The eurozone debt crisis delivered more bad news on Monday with data showing record high unemployment of 11.1 percent and a manufacturing outlook at its lowest levels for three years.
Unemployment hit its highest point since the eurozone was created in 1999 and analysts warned that job queues would likely continue to lengthen in coming months.
"It now looks odds-on that the eurozone unemployment rate will reach 11.5 percent by the end of the year, although the situation will vary markedly between countries," forecast Howard Archer, chief economist at IHS Global Insight.
More than 17.5 million people were jobless in the 17-nation eurozone in May, as 88,000 more men and women lined up for benefits. Spain was the hardest hit with almost one in four unemployed, according to Eurostat data agency.
Youth unemployment surged again, with 3.4 million people under 25 looking for work, an increase of 254,000 from 12 months earlier.
"It was of little real comfort that May's rise in unemployment was actually the smallest for 11 months," Archer noted.
A key survey meanwhile showed that manufacturing activity remained at its lowest level since the summer of 2009, with the second quarter registering the biggest contraction for three years.
"We fear that the 'growth pact' agreed by EU leaders last week will not be enough to foster a sustained recovery -- and that more is likely to be needed, starting with an ECB rate cut on Thursday," said Martin van Vliet of ING.
European Union leaders agreed at the summit on growth measures to offset budget reforms imposed on debt and deficit sinners that some say have choked struggling economies.
Van Vliet said the pace of reform should be slowed if politically feasible.
Capital Economics economist Mark Miller noted that "the labour market is a lagging indicator of overall economic conditions.
So it is of particular concern that recent business surveys have pointed to renewed recession across the euro-zone," he said.
Both the employment data and bleak manufacturing PMI figures raised the risk of eurozone unemployment reaching 12 percent, van Vliet commented.
The eurozone unemployment rate has stayed above 10 percent for 13 months as the bloc struggles to revive economies undermined by a debt crisis now in its third year and threatening major economies in Spain and Italy.
In the wider 27-nation European Union, unemployment rose to 10.3 percent against 10.2 in April, the same level as in March.
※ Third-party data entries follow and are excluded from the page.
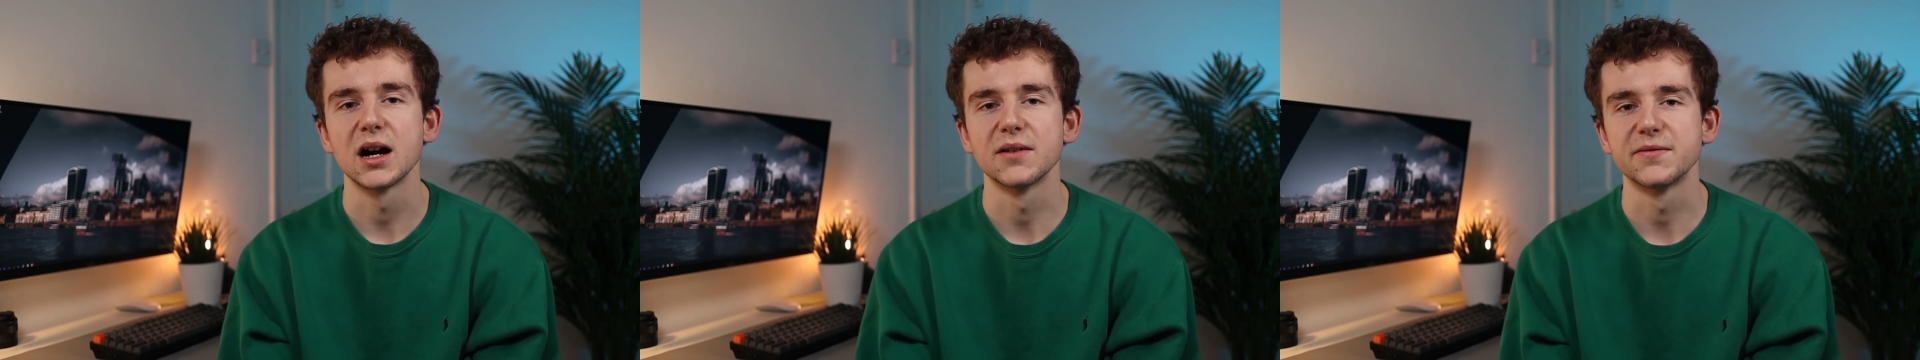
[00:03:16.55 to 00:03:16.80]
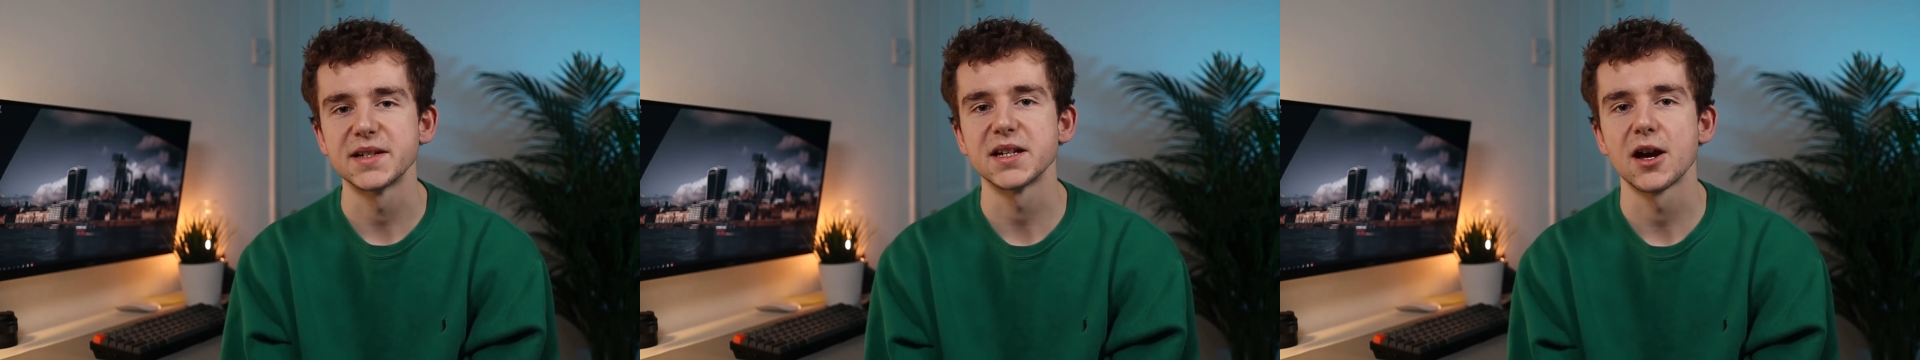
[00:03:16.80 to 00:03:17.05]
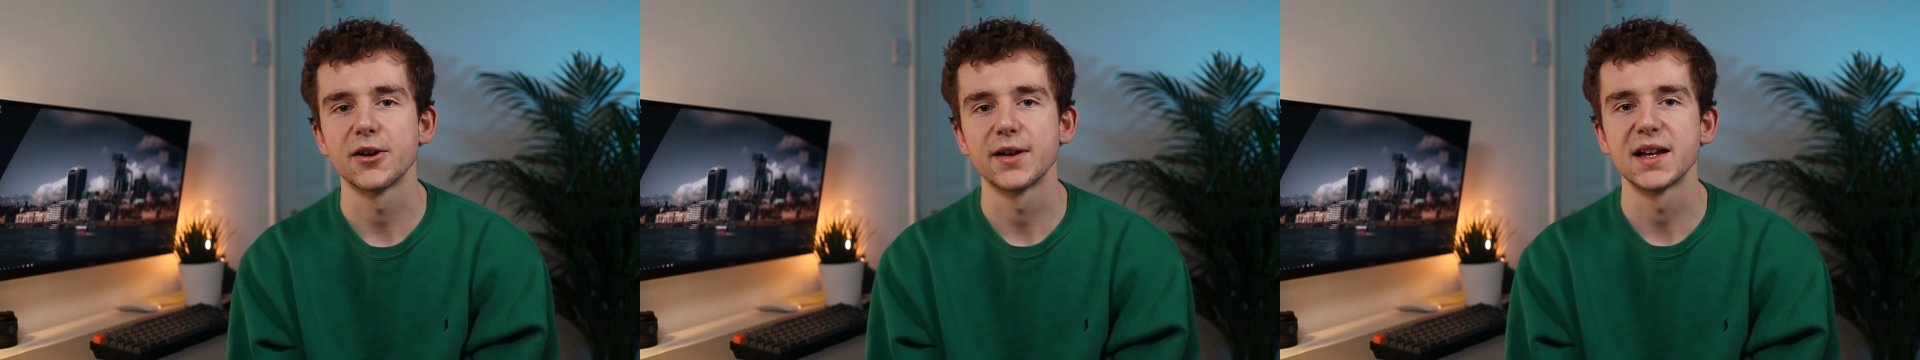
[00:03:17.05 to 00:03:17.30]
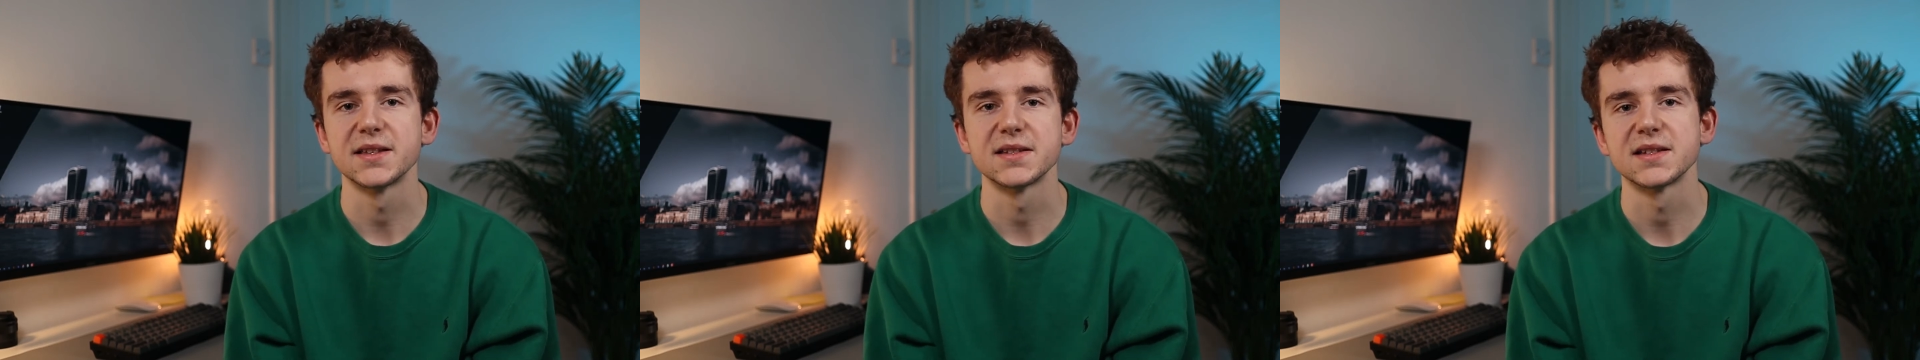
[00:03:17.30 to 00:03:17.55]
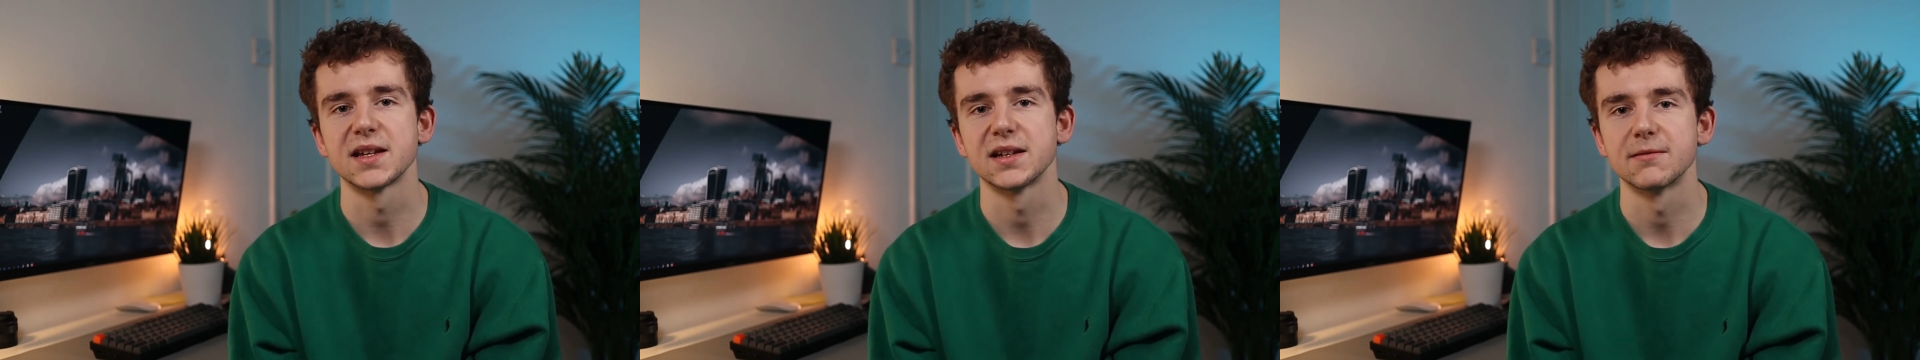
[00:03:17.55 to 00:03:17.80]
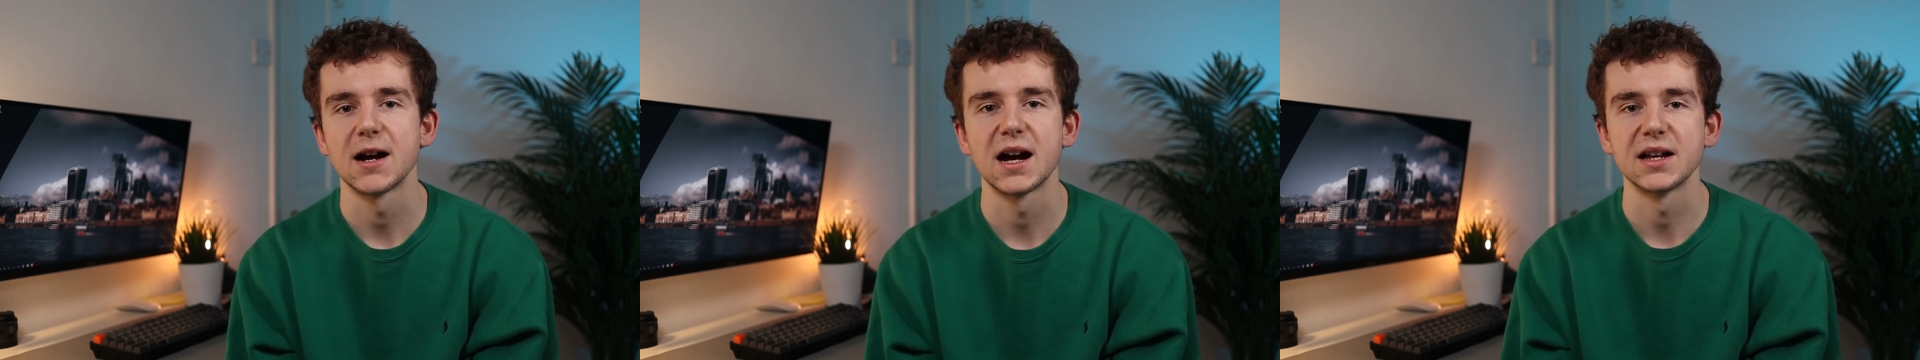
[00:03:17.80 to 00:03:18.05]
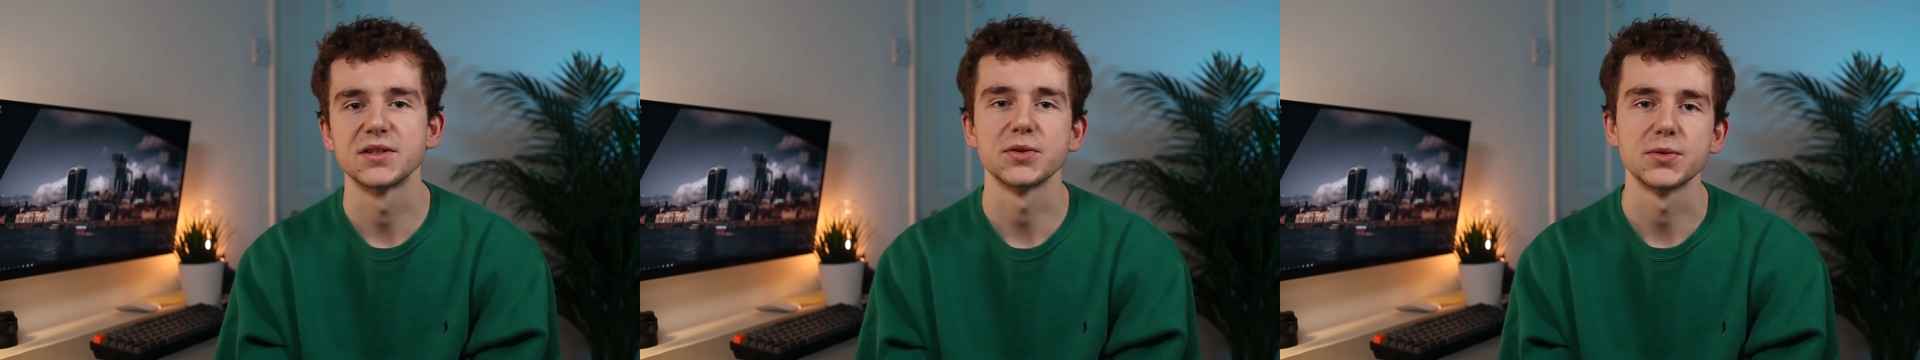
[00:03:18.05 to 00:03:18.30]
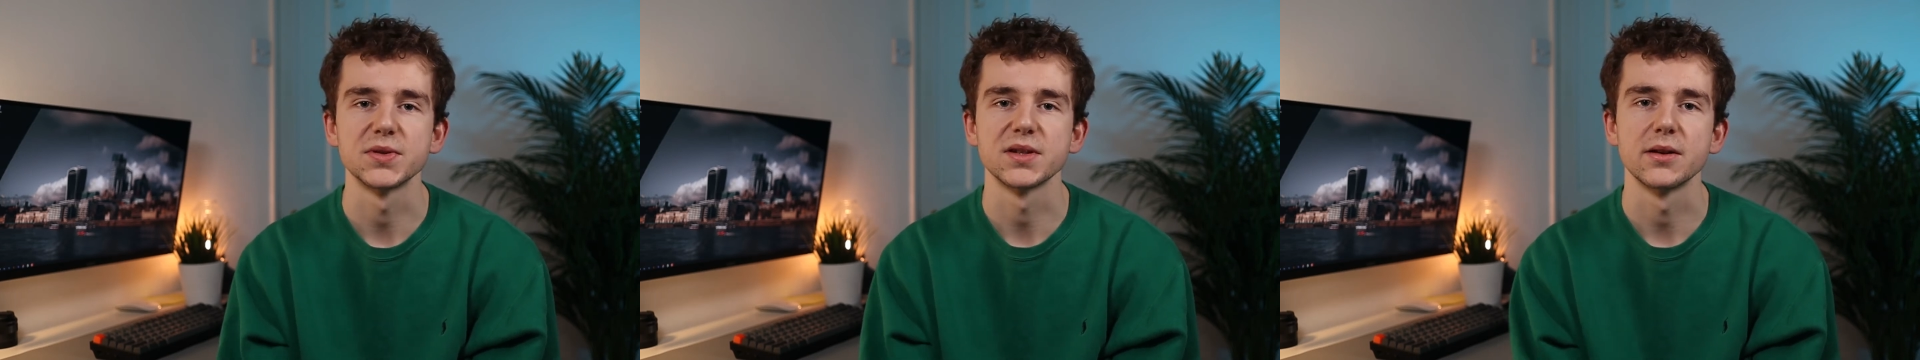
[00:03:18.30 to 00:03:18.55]
video editing, and
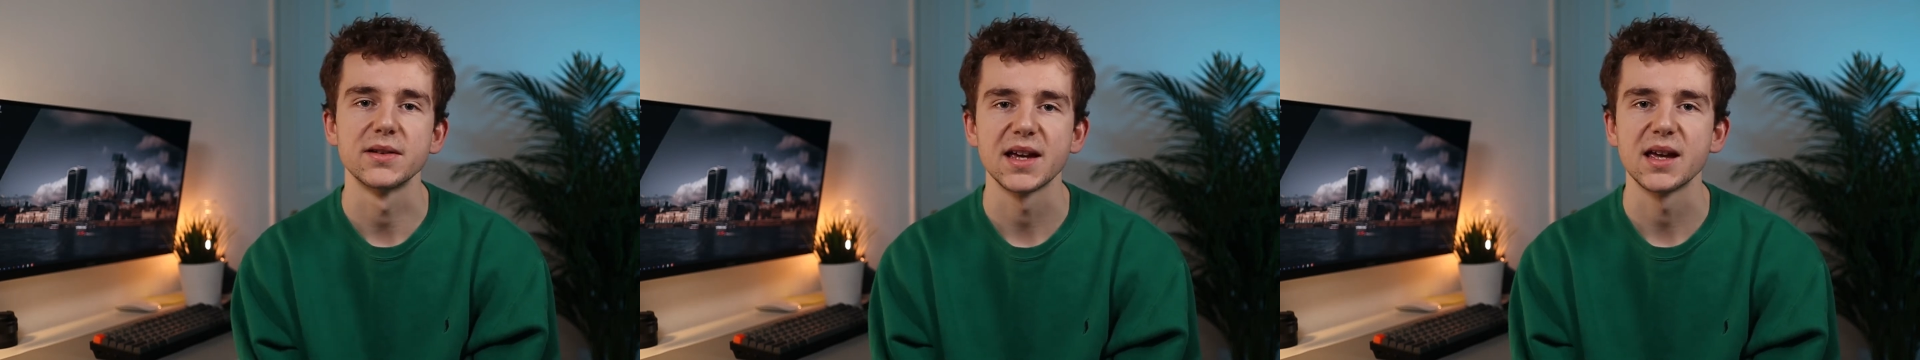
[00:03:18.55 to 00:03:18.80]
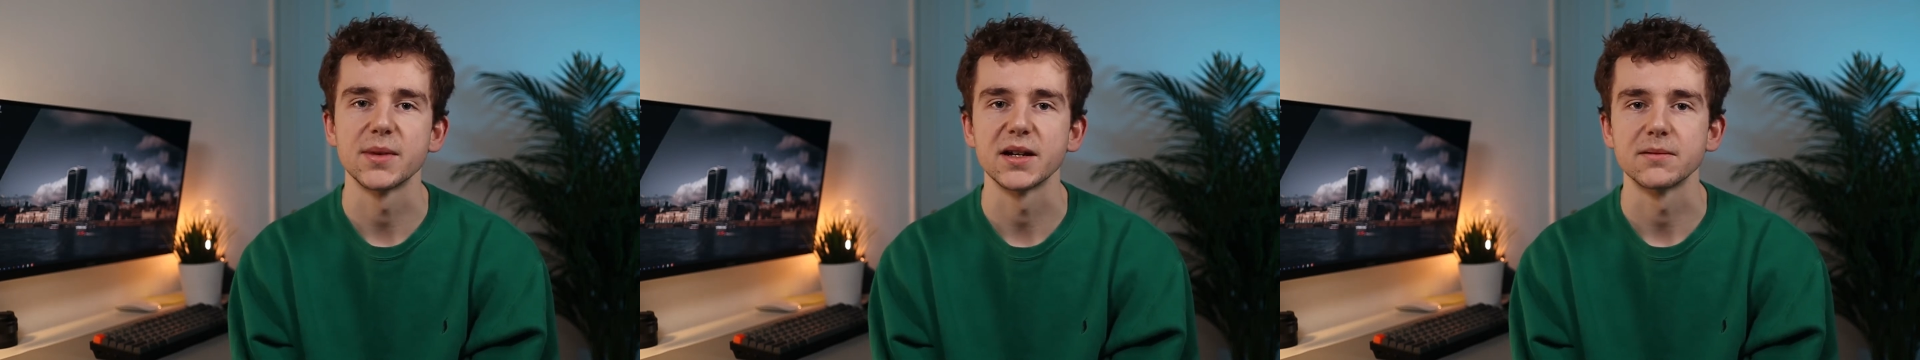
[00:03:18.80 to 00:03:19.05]
also gaming.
About 24.86 million men and women were jobless in the EU as unemployment increased by 151,000 people.
Spain posted once again the worst unemployment rate at 24.6 percent, with more than one in two people under 25 without work.
Greece was next at 21.9 percent in March, the latest available figures for that country, followed by Latvia at 15.3 percent in the first quarter and Portugal at 15.2 percent in May.
Austria has the lowest rate at 4.1 percent, followed by the Netherlands at 5.1 percent, Luxembourg at 5.4 percent and Germany at 5.6 percent.
The Purchasing Managers Index (PMI), a survey of 3,000 manufacturers compiled by the London-based research firm Markit, remained unchanged in June from May at 45.1 points, from 45.9 in April.
Any level below 50 points indicates economic contraction.
The rate of decline for the second quarter from the first was the biggest since the same period in 2009.
"Companies are clearly preparing for worse to come, cutting back both on staff numbers and stocks of raw materials at the fastest rates for two-and-a-half years," said Markit economist Chris Williamson.
Ireland, however, proved an exception in gloom, registering a 14-month high figure of 53.1 in the pace of manufacturing expansion.
Powerhouse Germany saw its steepest decline in three years to 45.0 points however, its fourth successive monthly fall.
"With the eurozone likely having suffered appreciable GDP (gross domestic product) contraction in the second quarter and in grave danger of contracting again in the third, and with eurozone business confidence generally low and fragile, the likelihood is that the eurozone unemployment rate will move significantly higher over the coming months," Archer concluded.